A Reflection on
Luke 20:27-40
The Sadducees walk up to Jesus
thinking they're so clever. They've got this whole scenario worked out, seven
brothers, one woman, whose wife is she in the resurrection? They're smirking
because they don't even believe in resurrection. It's a trap question, a
mockery. But watch what Jesus does. He doesn't get defensive. He doesn't dodge.
He goes straight to the heart of their problem: "You are wrong, because
you know neither the Scriptures nor the power of God." That one sentence
should make all of us pause. How often do we box God in? How often do we think
heaven works like earth, only shinier? Jesus is telling them, and us, that
God's power is so far beyond our categories that we can't even ask the right
questions yet. The resurrection isn't about who's married to whom. It's about
becoming something we've never been before: deathless, imperishable, fully
alive as children of God.
Then Jesus hits them with Moses and the burning bush. "I am the God of
Abraham, the God of Isaac, and the God of Jacob." Present tense. Right
now. Those patriarchs aren't sleeping in some holding pattern waiting for the
end times. They are alive to God this very second. Jesus is ripping apart the
illusion that death is the end, that the grave gets the last word. He's saying
God doesn't attach Himself to dead things, He's the God of the living. Everyone
who belongs to Him is alive in Him, even if their body is in the ground. That's
not metaphor. That's reality. The veil between this world and the next is
thinner than we think, and on the other side, there's not emptiness, there's
life, blazing and real and eternal.
Now picture Our Lady with her Rosary in hand. She knows this truth in her bones
because she's living it. When she meditates on the Glorious Mysteries, she's
not daydreaming about nice ideas, she's remembering what she witnessed and what
she's experienced. She saw Jesus walk out of that tomb. She felt the wind of
the Holy Spirit at Pentecost. She was assumed into heaven, body and soul,
because God doesn't do things halfway. Mary is proof that what Jesus promised
in Luke 20 isn't distant or abstract. It's already begun. When we pray those
decades with her, we're learning to see past the surface of things. We're
training our hearts to believe what looks impossible: that death is temporary,
that our bodies will rise, that heaven is our true home and we're being
prepared for it right now.
Look, today’s scripture isn't just theology to study, it's oxygen for your
soul. If you really believe what Jesus says here, everything changes. Your
grief doesn't disappear, but it shifts because you know the people you've lost
aren't lost at all. Your fear of death loses its grip because you're a child of
the resurrection and death can't hold you. Your struggles in this life, the
pain, the confusion, the waiting, they're birth pangs, not the end of the
story. Jesus looked the Sadducees in the eye and told them they had no idea
what God could do. Don't make the same mistake. God is the God of the living.

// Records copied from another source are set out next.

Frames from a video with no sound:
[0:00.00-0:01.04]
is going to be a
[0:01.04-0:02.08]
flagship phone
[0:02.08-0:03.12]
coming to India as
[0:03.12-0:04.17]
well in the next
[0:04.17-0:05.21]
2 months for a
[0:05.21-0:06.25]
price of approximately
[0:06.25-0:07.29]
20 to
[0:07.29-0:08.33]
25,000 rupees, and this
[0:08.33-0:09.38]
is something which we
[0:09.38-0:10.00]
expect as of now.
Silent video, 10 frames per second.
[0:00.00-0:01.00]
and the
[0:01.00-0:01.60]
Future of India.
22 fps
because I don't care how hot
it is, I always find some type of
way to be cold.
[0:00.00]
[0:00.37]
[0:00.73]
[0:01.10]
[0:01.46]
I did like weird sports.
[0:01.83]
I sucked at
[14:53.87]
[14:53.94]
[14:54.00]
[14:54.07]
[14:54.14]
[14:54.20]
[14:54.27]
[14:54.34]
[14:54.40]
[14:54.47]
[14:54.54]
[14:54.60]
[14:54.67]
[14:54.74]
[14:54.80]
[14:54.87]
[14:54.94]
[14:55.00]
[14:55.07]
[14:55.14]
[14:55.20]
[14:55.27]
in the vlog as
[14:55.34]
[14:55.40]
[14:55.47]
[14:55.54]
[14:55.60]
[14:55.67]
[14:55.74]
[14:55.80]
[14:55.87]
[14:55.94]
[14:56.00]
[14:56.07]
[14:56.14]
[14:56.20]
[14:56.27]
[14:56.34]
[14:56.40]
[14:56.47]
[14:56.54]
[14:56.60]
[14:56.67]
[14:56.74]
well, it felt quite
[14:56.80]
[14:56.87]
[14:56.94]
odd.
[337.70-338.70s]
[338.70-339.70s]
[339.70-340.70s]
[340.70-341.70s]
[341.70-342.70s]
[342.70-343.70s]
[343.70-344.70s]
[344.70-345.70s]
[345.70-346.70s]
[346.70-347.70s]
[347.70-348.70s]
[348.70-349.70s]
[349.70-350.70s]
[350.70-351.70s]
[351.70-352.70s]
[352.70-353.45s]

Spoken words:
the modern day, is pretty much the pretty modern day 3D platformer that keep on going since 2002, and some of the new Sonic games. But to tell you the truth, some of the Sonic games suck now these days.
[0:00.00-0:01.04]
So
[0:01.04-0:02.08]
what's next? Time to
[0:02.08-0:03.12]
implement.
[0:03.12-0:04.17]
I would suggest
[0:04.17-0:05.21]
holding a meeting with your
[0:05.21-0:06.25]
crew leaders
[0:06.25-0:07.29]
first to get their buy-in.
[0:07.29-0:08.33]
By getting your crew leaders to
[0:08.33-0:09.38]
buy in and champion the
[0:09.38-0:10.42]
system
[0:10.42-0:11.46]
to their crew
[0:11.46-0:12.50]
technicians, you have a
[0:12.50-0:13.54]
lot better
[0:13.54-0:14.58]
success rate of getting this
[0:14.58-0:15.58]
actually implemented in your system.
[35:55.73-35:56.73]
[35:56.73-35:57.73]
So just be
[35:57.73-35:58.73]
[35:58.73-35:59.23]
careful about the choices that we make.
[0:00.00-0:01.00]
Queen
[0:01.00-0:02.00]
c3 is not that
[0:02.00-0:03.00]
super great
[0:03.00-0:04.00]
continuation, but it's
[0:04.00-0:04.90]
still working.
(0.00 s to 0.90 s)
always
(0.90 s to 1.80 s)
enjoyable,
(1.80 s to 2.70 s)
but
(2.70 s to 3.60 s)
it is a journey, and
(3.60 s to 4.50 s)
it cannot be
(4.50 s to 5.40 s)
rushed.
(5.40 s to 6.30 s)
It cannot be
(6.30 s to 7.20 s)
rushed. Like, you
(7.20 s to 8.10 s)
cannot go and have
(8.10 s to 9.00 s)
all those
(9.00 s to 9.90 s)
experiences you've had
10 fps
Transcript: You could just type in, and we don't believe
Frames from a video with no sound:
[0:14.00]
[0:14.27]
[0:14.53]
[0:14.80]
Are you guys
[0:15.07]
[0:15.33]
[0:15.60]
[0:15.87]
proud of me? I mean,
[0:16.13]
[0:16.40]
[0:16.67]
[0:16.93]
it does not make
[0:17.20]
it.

You are alive to Him right now, and one day, you'll be more alive than you ever
thought possible. That's the gospel. That's the promise. That's what Mary is
pointing us toward with every bead of the Rosary - Come and see. Come and live.
So, here's my challenge to you: pray
the Rosary every day. Not out of obligation, but because Mary is waiting to
walk with you through these mysteries, to show you what's real, to prepare your
heart for the resurrection life that's already breaking into this world. Give
her twenty minutes of your day and watch what happens. Consecrate yourself to
her, let her form you, let her lead you closer to her Son. She's not just a
saint we honor from a distance, she's our Mother, alive and active, interceding
for us right now in the presence of the God of the living. When you put those
beads in your hands, you're joining your prayer to hers, and there's no more
powerful place to be. Let Mary teach you how to live like a child of the
resurrection. Let her show you the way home.